Now that most connections between your device and the internet are already secure, VPNs are another step your internet traffic goes through, rather than meaningfully improving your security. For outdated sites and services without encryption, you're just trusting the VPN service to handle that insecure data instead of your local network or internet provider.

Who has your data

When you use a VPN, the VPN service has the same level of access as your internet service provider. This is usually spun as an advantage in marketing, with VPN services claiming they can hide your network activity from governments and ISPs. If the cloud is just someone else's computer, then a VPN is just someone else's ISP.

Some VPN providers can point to independent audit reports to back their claims, while others simply pull the "trust me, bro" card and say they don't collect logs. Even if there are security audits available, you're still trusting someone else about the security of the tunnel for all your internet traffic.

Here's what you should ask yourself when using a VPN: do you trust the VPN provider as much (if not more) than your internet service provider? The answer to that will probably be different for everyone. I live in the United States, where I already have no digital privacy, and tunneling my internet traffic through a VPN owned and operated in another country won't meaningfully improve my privacy or safety.

When to use a VPN

VPNs are not magical fixes for privacy and security on the internet. However, there are some specific situations where they are useful tools.

  1. Network blocks and internet censorship. VPNs can help you access sites and services that are restricted by your local network or government. That's why downloads of VPN apps in Russia skyrocketed in 2022, after the country's invasion of Ukraine and more services became blocked. The same trend happened in Virginia and other U.S. states after they passed laws requiring photo identification for adult websites.
  2. Piracy. Internet service providers can sometimes detect when you are pirating movies, TV shows, music, or other media and send you angry letters. You can avoid that entirely by using a VPN when you download or torrent copyrighted material. Do what you want 'cause a pirate is free... but use a VPN.
  3. Region-locked content. This is a popular selling point for VPN companies that is actually true: VPNs can help you access online content that is officially restricted to a certain region. Switching your VPN server to a different country can change what movies and shows are available through Netflix, and UK-based VPN servers are frequently used to access BBC iPlayer content in other countries. However, this is not always reliable, as service providers will usually detect VPN servers after a while and block them.
  4. Accessing your home network. Setting up a VPN server at home is one way to access devices on your home network (such as self-hosted security cameras, media servers, and remote desktop) without opening up more of your network to the rest of the internet.
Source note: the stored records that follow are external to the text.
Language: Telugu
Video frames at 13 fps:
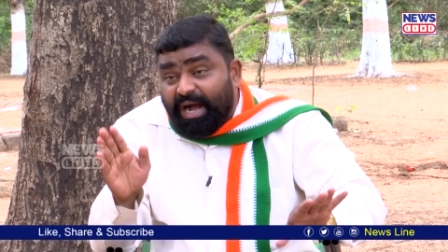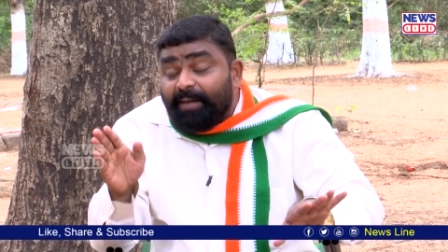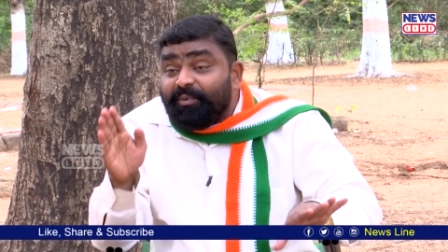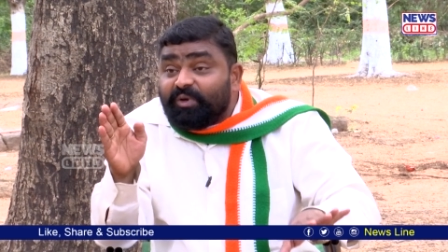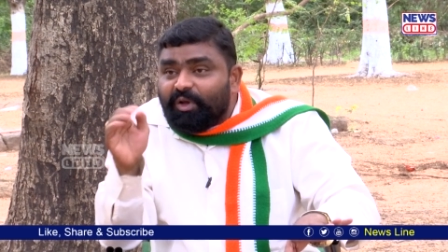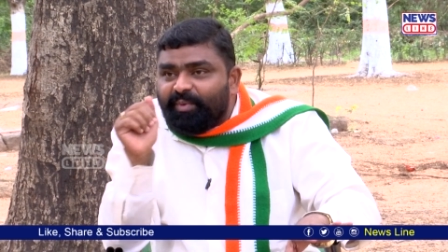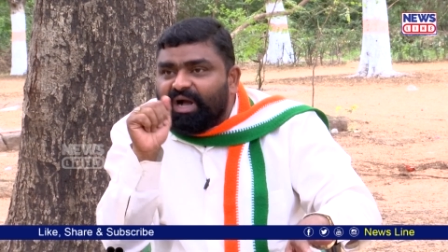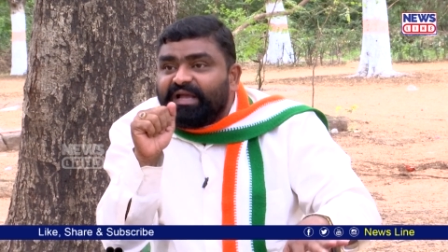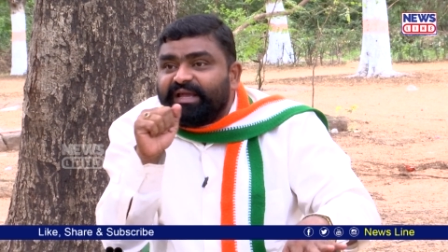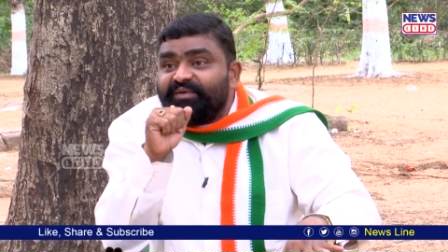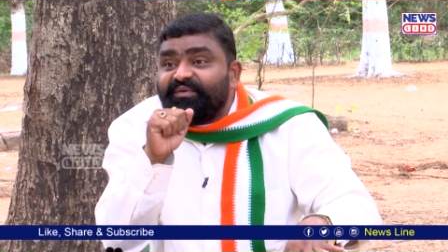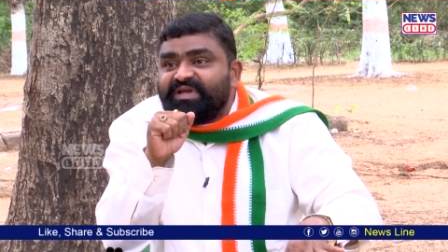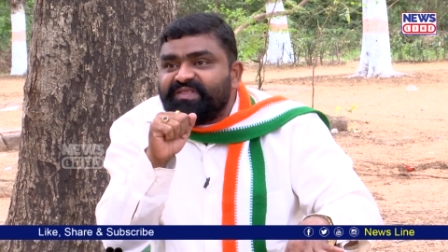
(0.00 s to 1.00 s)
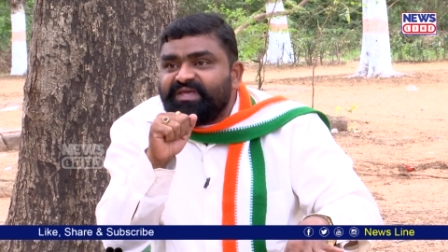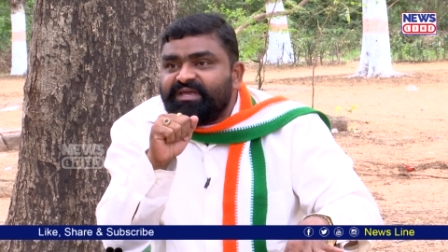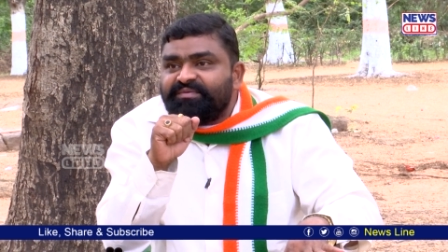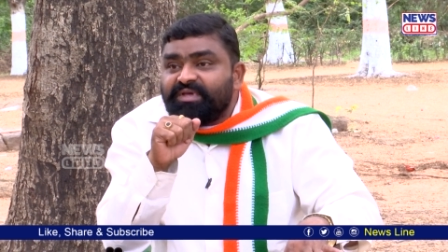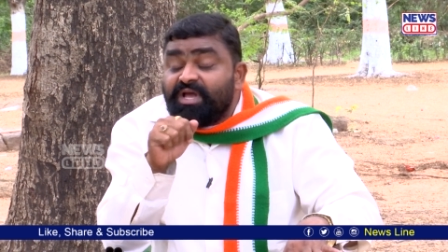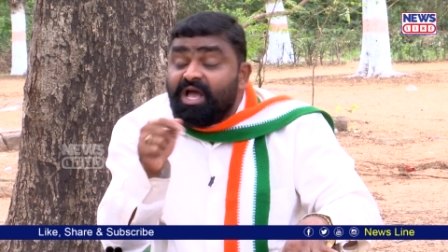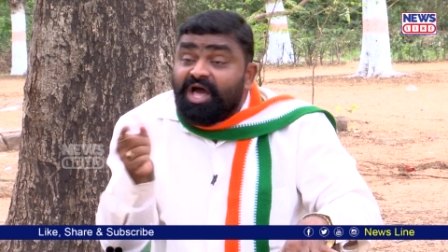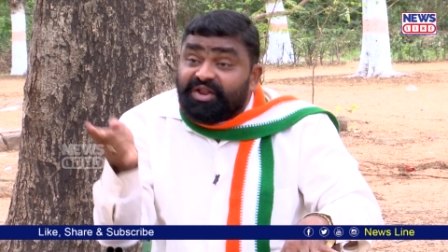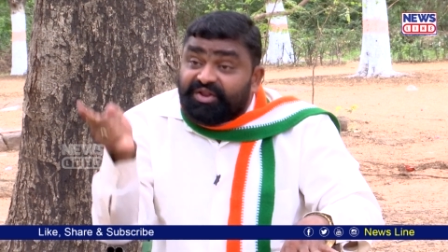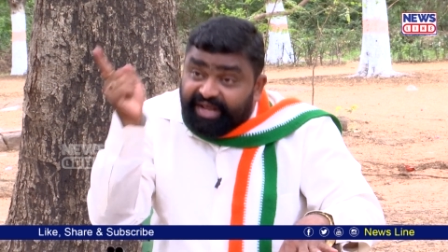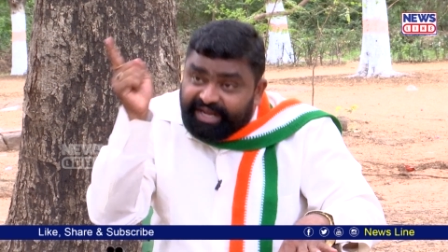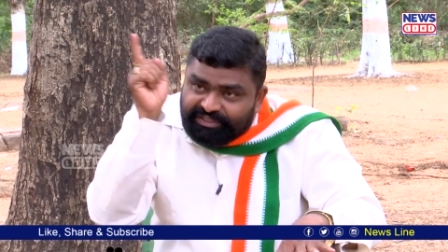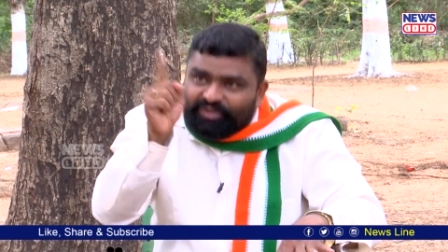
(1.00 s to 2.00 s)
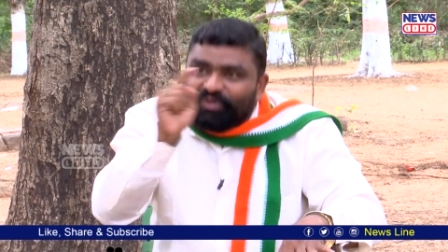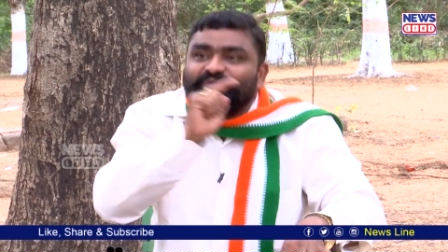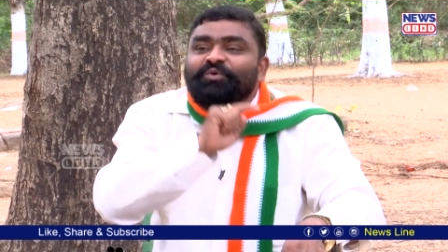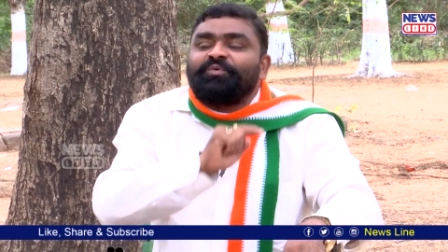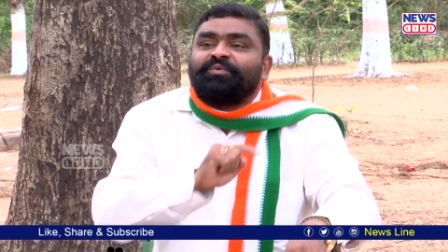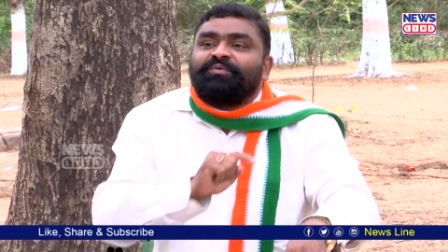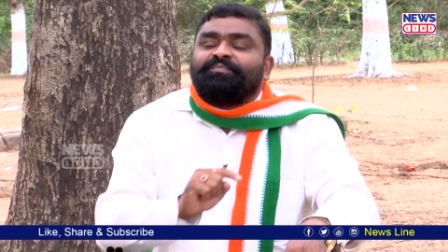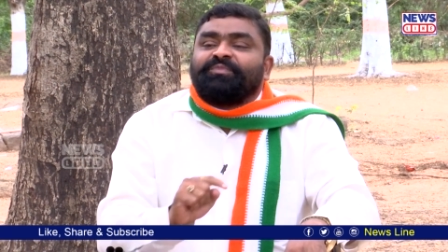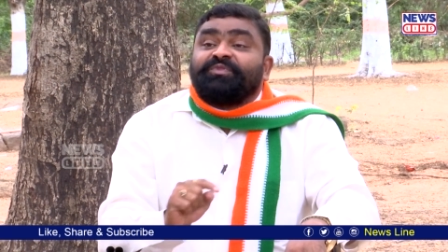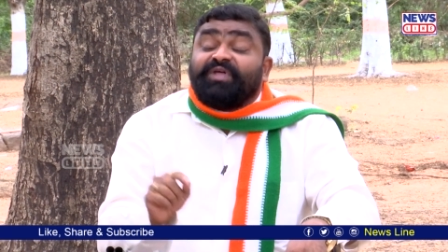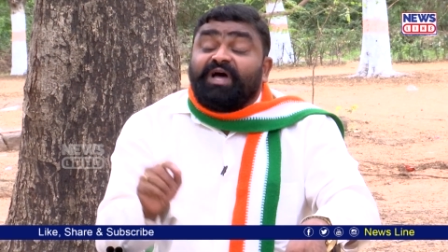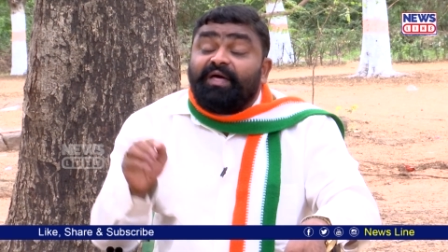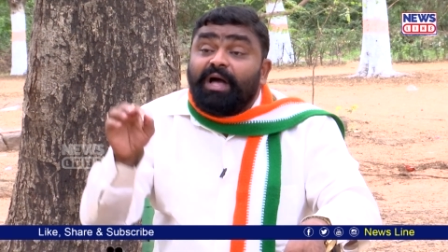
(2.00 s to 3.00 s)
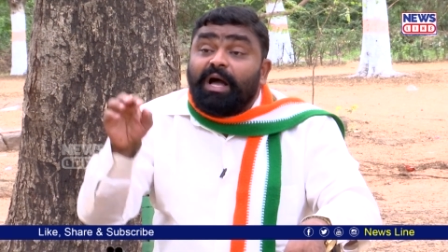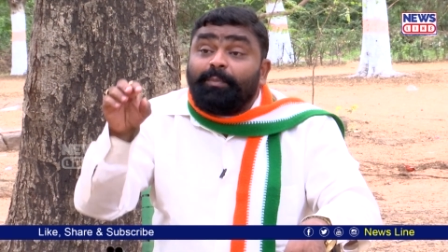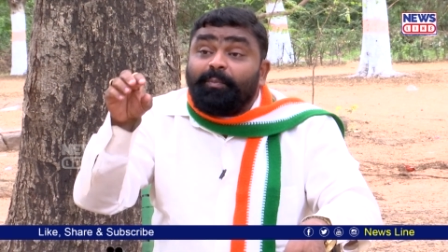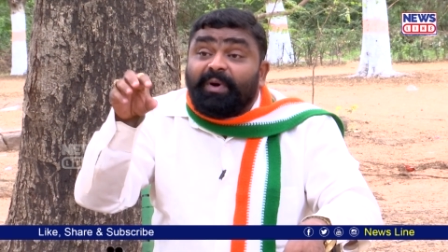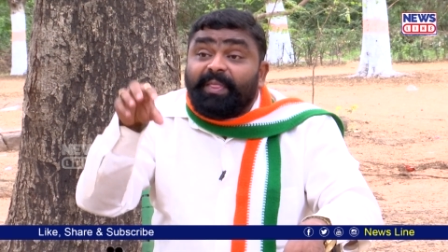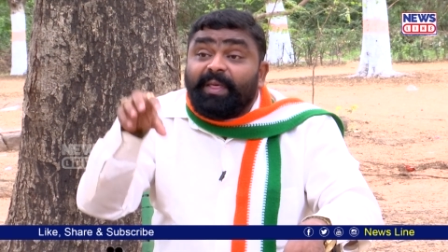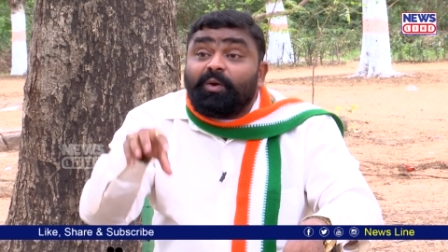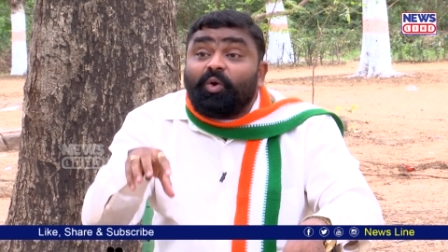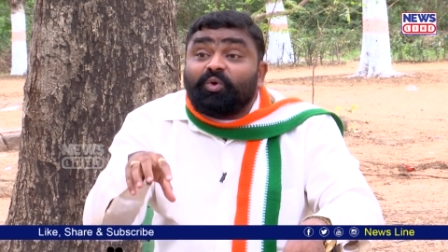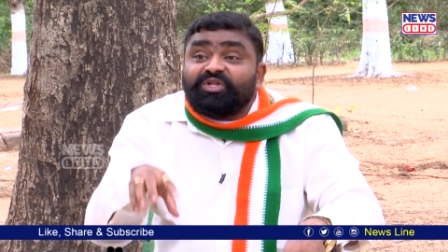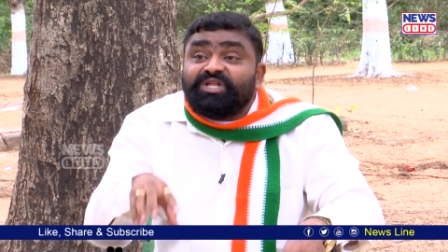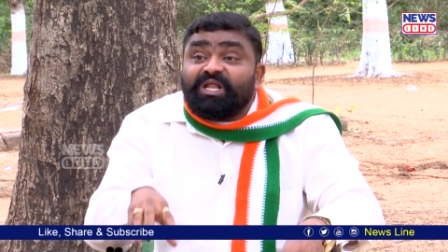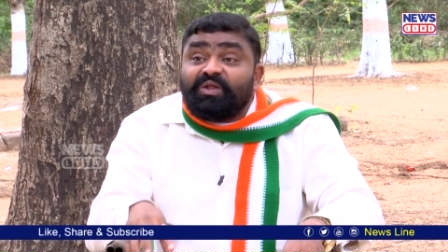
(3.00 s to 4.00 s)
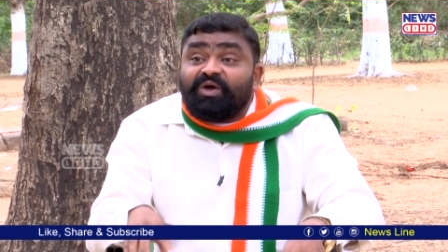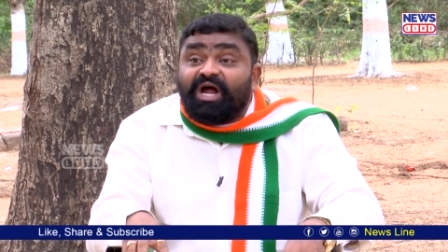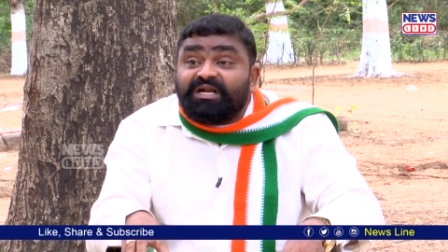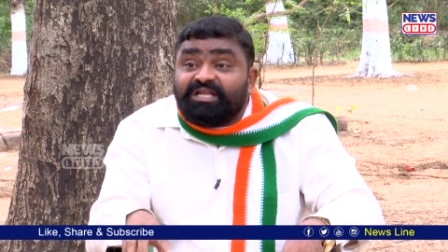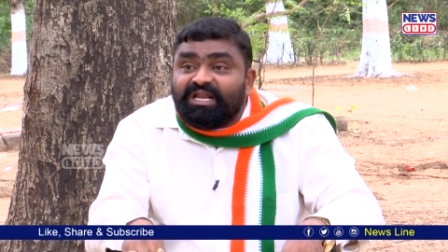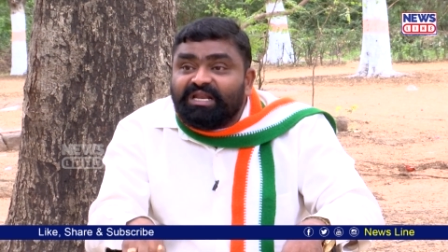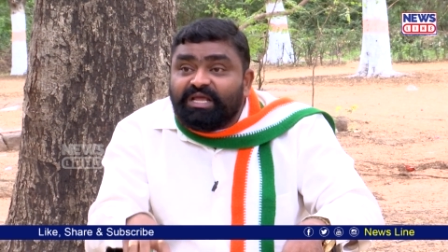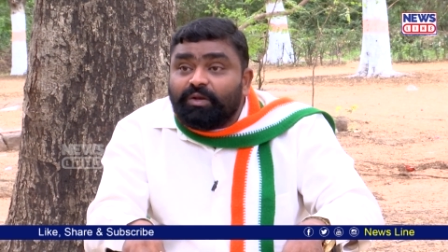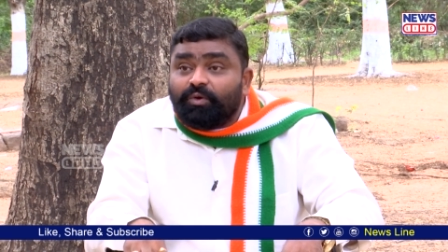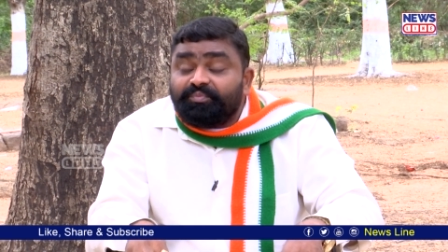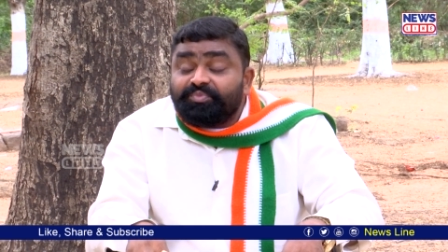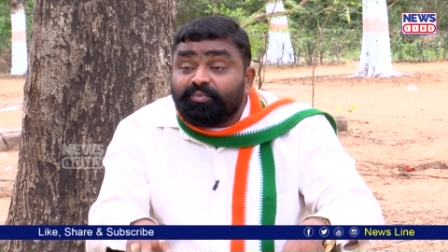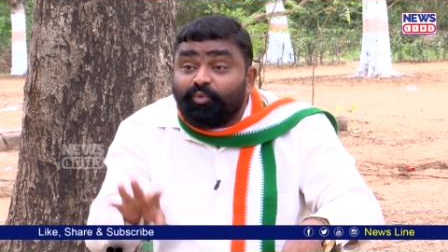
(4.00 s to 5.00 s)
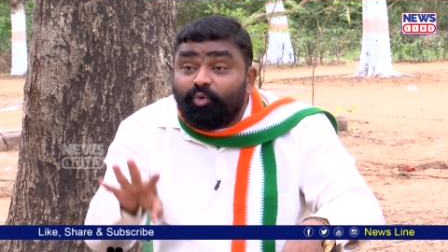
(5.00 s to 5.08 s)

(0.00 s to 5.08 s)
పాపంలో బాగా ఏమైంది రైతులు దాదాపు పదకొండు నెలలుగా ఢిల్లీలో hmm.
There are other more niche use cases for VPNs, but those are the most popular ones that aren't completely made up.

The end

VPNs can be excellent tools in specific circumstances, but they are not must-have services to maintain your privacy and security on the internet. It's not true that a VPN will stop hackers in their tracks, or prevent the U.S. government from seeing your weird Google searches (the government just has to ask).

If you have to ask yourself if you need a VPN, you don't need a VPN.